Jacobson et al. (1997) further investigated the toxicity of copper to the early life
stages of freshwater mussels by assessing exposures to brooded, released, and
encapsulated glochidia. Brooded and encapsulated glochidia exhibited little sensitivity
to copper exposures, while calculated LC50s for released glochidia ranged from 26 to
347 ug Cu/L (hardness = 55-190 mg/l).
Wang et al. (2007a; 2007b) evaluated the acute and chronic toxicity of copper to the
early life stages (glochidia and juveniles) of 11 unionid species. Reported EC50s
for glochidia varied widely between species, ranging from 10 to >100 ug Cu/L
during 24-hour exposures. The most sensitive species to acute exposures of copper
included Wavyrayed Lampmussel (Lampsilis fasciola), Oyster Mussel (Epioblasma
capsaeformis), Ellipse (Venustaconcha ellipsiformis), Scaleshell (Leptodea leptodon),
and Pink Papershell (Potamilus ohiensis). As a result of their study, Wang et al. (2007a)
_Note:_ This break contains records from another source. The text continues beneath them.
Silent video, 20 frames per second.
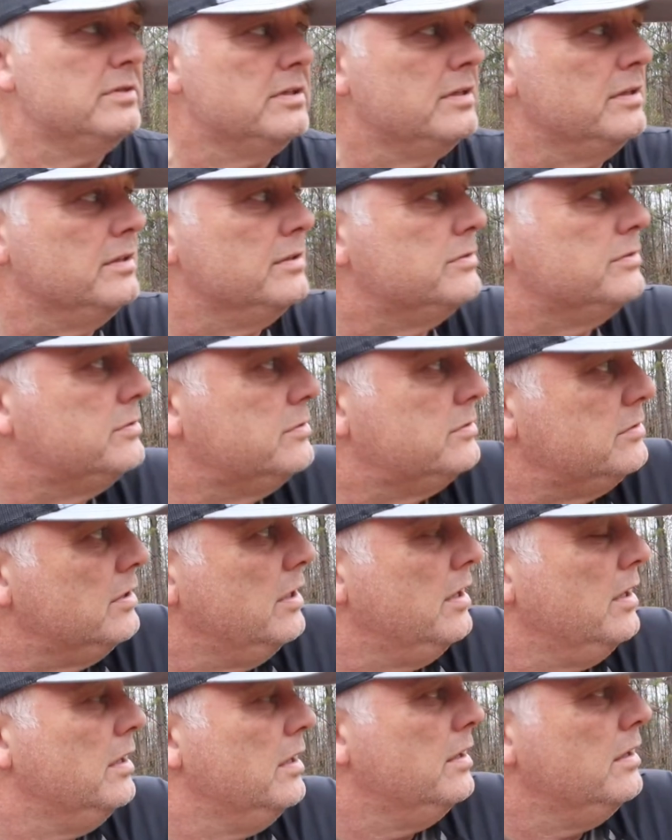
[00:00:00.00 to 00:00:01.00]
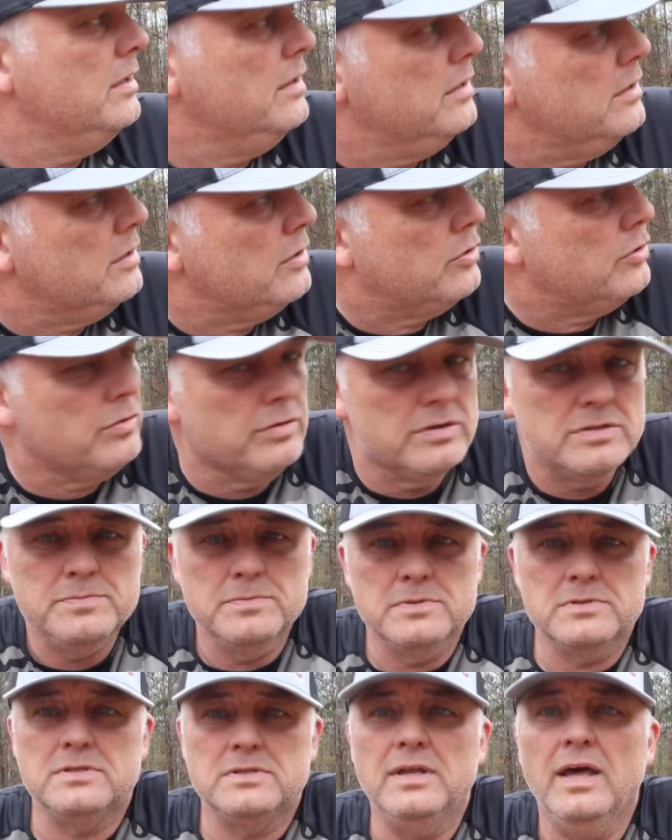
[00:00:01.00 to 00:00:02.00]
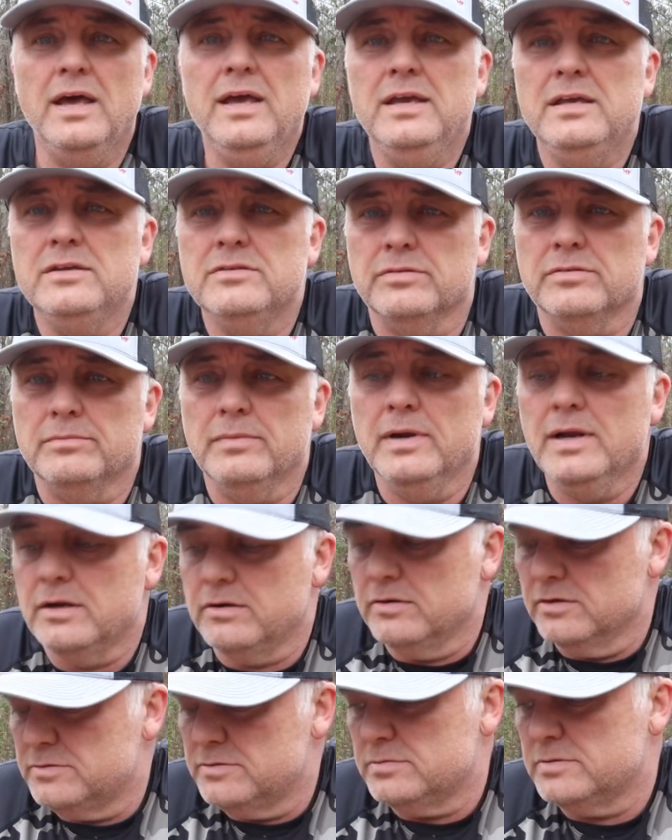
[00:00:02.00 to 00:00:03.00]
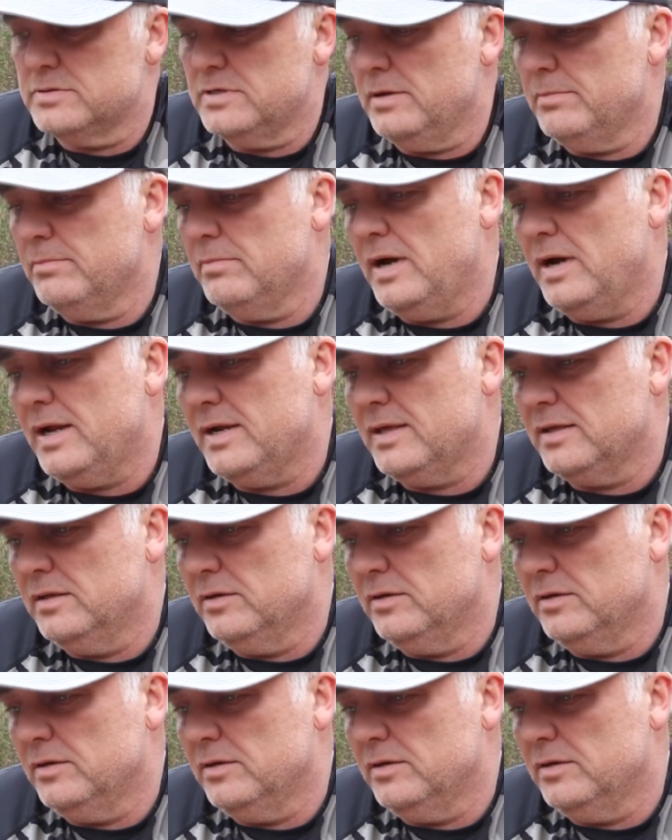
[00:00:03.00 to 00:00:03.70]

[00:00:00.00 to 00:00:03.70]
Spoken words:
It is Christmas Day, so Merry Christmas to everybody.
suggested that the U.S. EPA 1996 acute WQC for copper may not be protective of the
early life stages of freshwater mussels.
March et al. (2007) evaluated toxicity data in the derivation of water quality guidance
and standards for copper. Freshwater mussel SMAVs were generally similar to
the more sensitive species in the U.S. EPA database. The Ellipse (Venustaconcha
ellipsiformis), Oyster Mussel (E. capsaeformis), and Pink Papershell (Potamilus
ohiensis) were among the most sensitive aquatic species to copper. On the basis
of established ASTM standards, in addition to historical and ongoing research, the
researchers advocated that state and federal agencies consider using freshwater
mussel toxicity data in determining water quality standards.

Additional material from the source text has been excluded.